本手册旨在提供给用户关于FX2N232BD的详细编程指南，使用户能够灵活地使用该模块实现PLC与外部设备之间的串行通信。

正文内容：1. FX2N232BD的基本介绍1.1 模块功能和特点在FX2N232BD手册中，首先要介绍该模块的基本功能和特点。

FX2N232BD模块是一种串口通信扩展模块，支持RS232标准串行通信协议。

它可以与FX2N系列的PLC进行连接，实现PLC与计算机或其他外部设备之间的数据传输。

1.2 硬件连接在FX2N232BD手册中，需要详细说明与该模块的硬件连接方法。

FX2N232BD模块需要通过模块保持器连接至FX2N系列的PLC，同时需要连接串行通信设备，如计算机、显示器等。

通过正确连接硬件设备，才能保证FX2N232BD模块的正常工作。

1.3 编程环境FX2N232BD手册还需要介绍针对该模块的编程环境。

用户需要安装PLC编程软件，并通过软件进行模块的初始化和设置。

编程环境的准备和设置是使用FX2N232BD模块的前提条件，它们对模块的使用和功能发挥具有重要的影响。
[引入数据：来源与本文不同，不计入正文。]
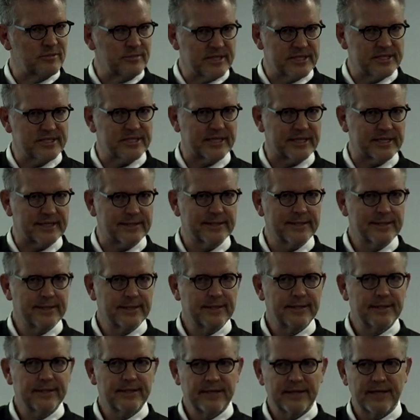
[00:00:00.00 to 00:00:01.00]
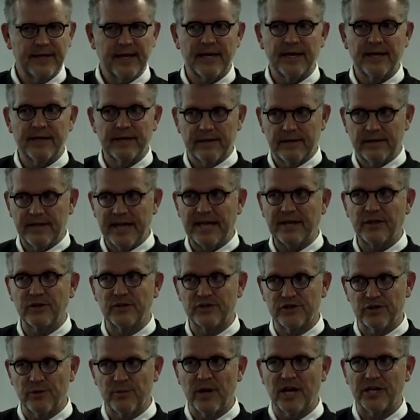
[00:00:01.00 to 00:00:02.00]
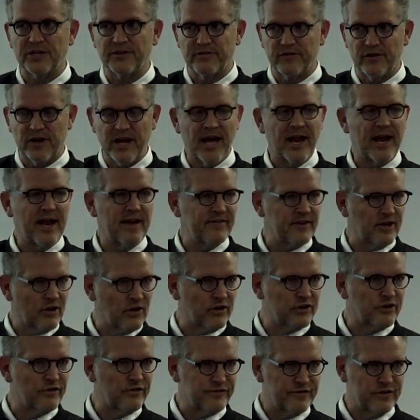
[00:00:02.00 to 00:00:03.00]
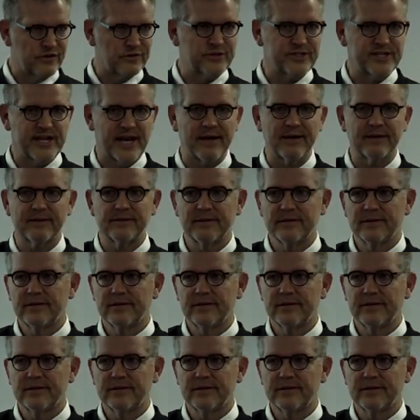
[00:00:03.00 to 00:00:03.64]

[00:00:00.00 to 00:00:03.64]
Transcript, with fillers: missing? And thank you so much for not having all your phones out.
2. FX2N232BD的通信设置2.1 串行通信参数设置在FX2N232BD手册中，要介绍如何设置串行通信的参数。

用户需要根据实际通信需求，设置波特率、数据位、校验位、停止位等通信参数。

合理设置这些参数，可以确保串行通信的稳定和可靠。

2.2 通信模式选择FX2N232BD手册中，还要详细介绍不同的通信模式选择。

用户可以通过设置FX2N232BD模块的通信模式，选择合适的通信方式，如点对点通信、多点通信等。

不同的通信模式对于不同的应用场景具有重要的意义。

2.3 编程指令FX2N232BD手册也应该包含相应的编程指令。

用户需要学习如何使用PLC编程软件编写程序，以实现与FX2N232BD模块的交互。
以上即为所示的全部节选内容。